So 2013 is off to a feisty start, isn’t it? Boycotts, protests, fallen teachers emerging from the shadows – the yoga-verse is keeping us on our toes! It’s no surprise that in response to this activity, there has been a flurry of digital disruption (commonly referred to as “slacktivism,” or acts of social good that require minimal effort, e.g. following a hashtag on Twitter or joining a Facebook fanpage).
First up, the Boycott John Friend’s Sridaiva Yoga page, created by an anonymous yogi on January 30 or 31. Originally titled simply Boycott John Friend (with the tagline, “Friends don’t let friends do John Friend yoga”), four days later the page has almost 150 likes and is growing exponentially each day.
Boycott John Friend’s Sridaiva Yoga appears to be an awareness-raising campaign. As explained in the page’s description:
This page is dedicated to making public the actions & character of John Friend, the founder of Anusara Yoga. Up until now, much of the discussion and detailed disclosure of his transgressions has happened in small, private groups. Now, only one year later, he’s poised to return to teaching under a new system of self-branded yoga call Shri Daiva yoga.

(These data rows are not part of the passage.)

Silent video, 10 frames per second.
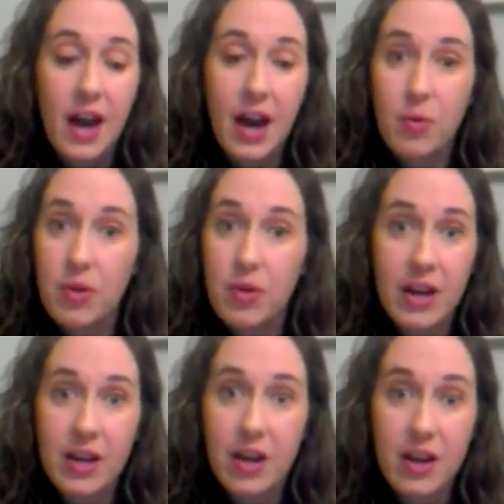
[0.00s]
I will not
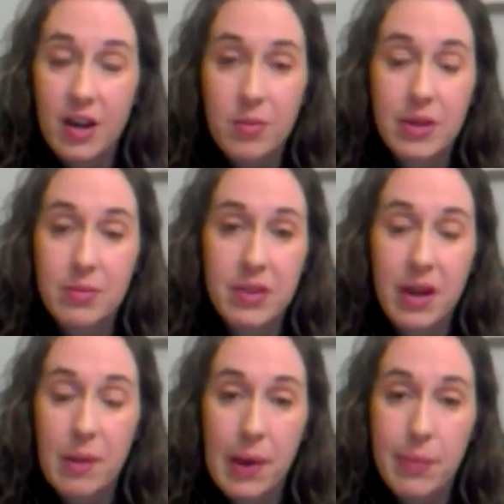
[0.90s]
get on an airplane
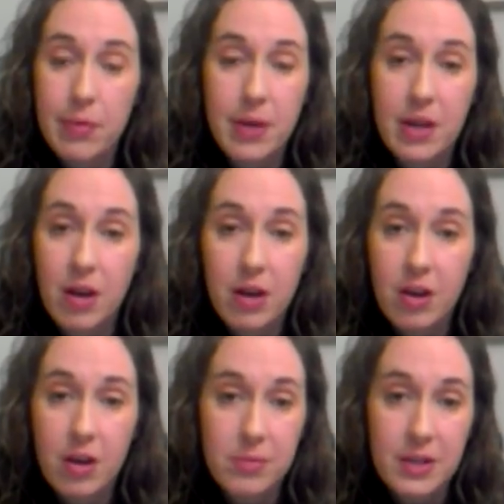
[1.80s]
without peppermint and On
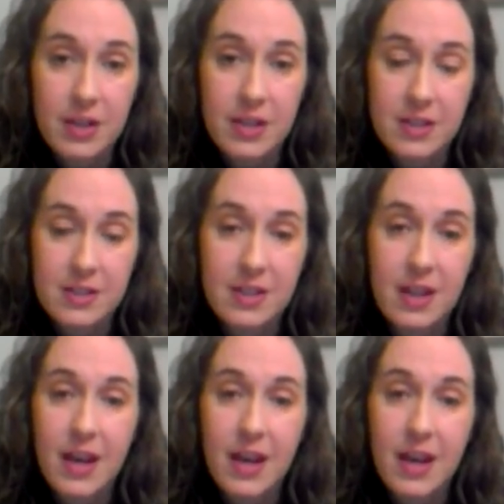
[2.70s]
Guard beadlets.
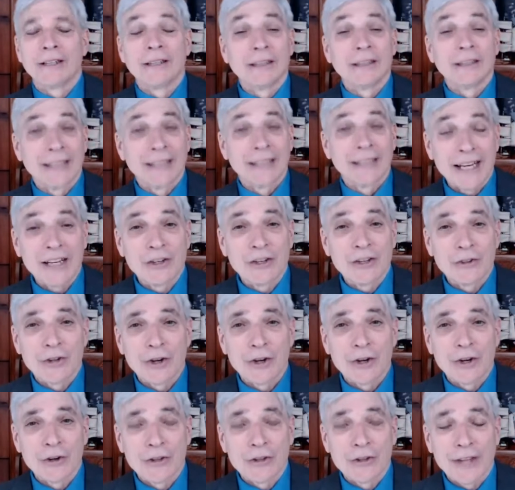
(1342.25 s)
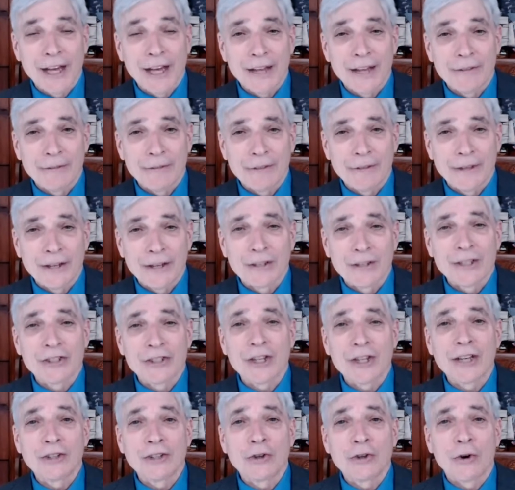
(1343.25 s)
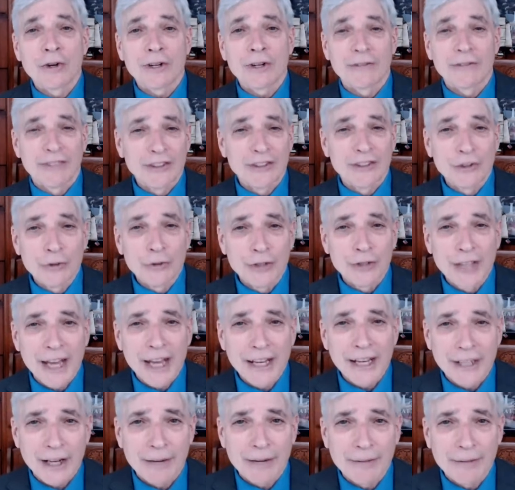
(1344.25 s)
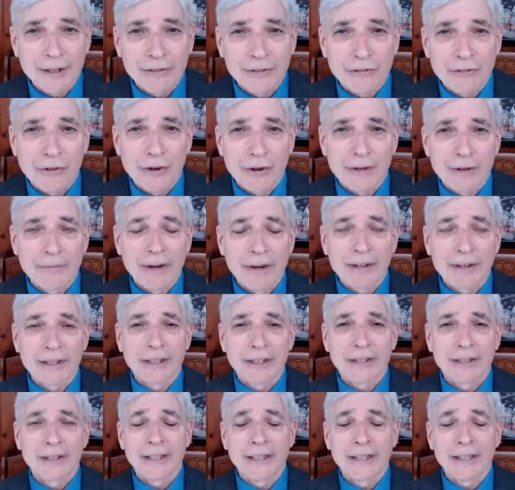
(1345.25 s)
letting you know that there is a dawn of a new day coming for America.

Currently he’s taken his “new system” of teaching on the road and could be stopping in a town near you. Please share with your family and friends that this alleged predator should be avoided because John Friend is a deeply unstable and unethical man.
The initial rush of new fans indicates that there is some support for this cause. However, the reactions are mixed. “An anonymous hate page,” wrote one commentor. “That’s really sad and pathetic and cowardly.”
“I do not boycott anything but hate and violence,” wrote another. “Directing negativity at John Friend is feeding negativity. I feel having compassion and understanding that we ALL have a dark side, and some feed it and get lost in it from time to time, while some others do not. No human, no yoga teacher, no anyone is purely light, nor perfect, and such is why I could not ride that train of the hero worship ‘guru’ ideal. Compassion is a powerful thing. Lets move on.”
And of course, the grand statement “Unyogic” turns up more than a few times among the comments.
There are also strong statements in support of the boycott. “… It is received as a principled stand when we boycott Mansanto for doing harm to our food supply. I think our communities are equally deserving of our standing up. For me this is not so much a boycott of an individual person (though certainly, that element is present). It is a stand for a practice, and for a large body of people, who mean the world to me.”
In addition to discussion about the worthiness and point of boycotting a yoga teacher, the page also shares resources and posts Friend’s upcoming teaching dates.
Then there’s Decolonizing Yoga, which sprung up after news of the Yoga Journal vs Hyatt Boycott broke and San Francisco yogis took to the streets in an unprecedented act of solidarity with hotel workers.
Decolonizing Yoga’s mission: “Challenging racism, patriarchy, capitalism, colonialism, ableism, heteronormativity and privilege within yoga and spirituality. A place for radicals, queers, activists, anarchists, feminists & revolutionaries to unite.”
The page has almost 700 fans in its first three weeks, indicating that there is a strong interest and a potential movement percolating here.
Decolonizing Yoga isn’t all talk, no action. The mystery crew behind the page plan on launching “trainings, online classes, articles, interviews and support for actions about the connections between social justice and spirituality/yoga” (sign up for the mailing list for upcoming news and developments).
Whether you consider these public statements activism or slacktivism, whether you believe social media leads to social change – the yogis are starting to rise up. Revel in the unrest, or run.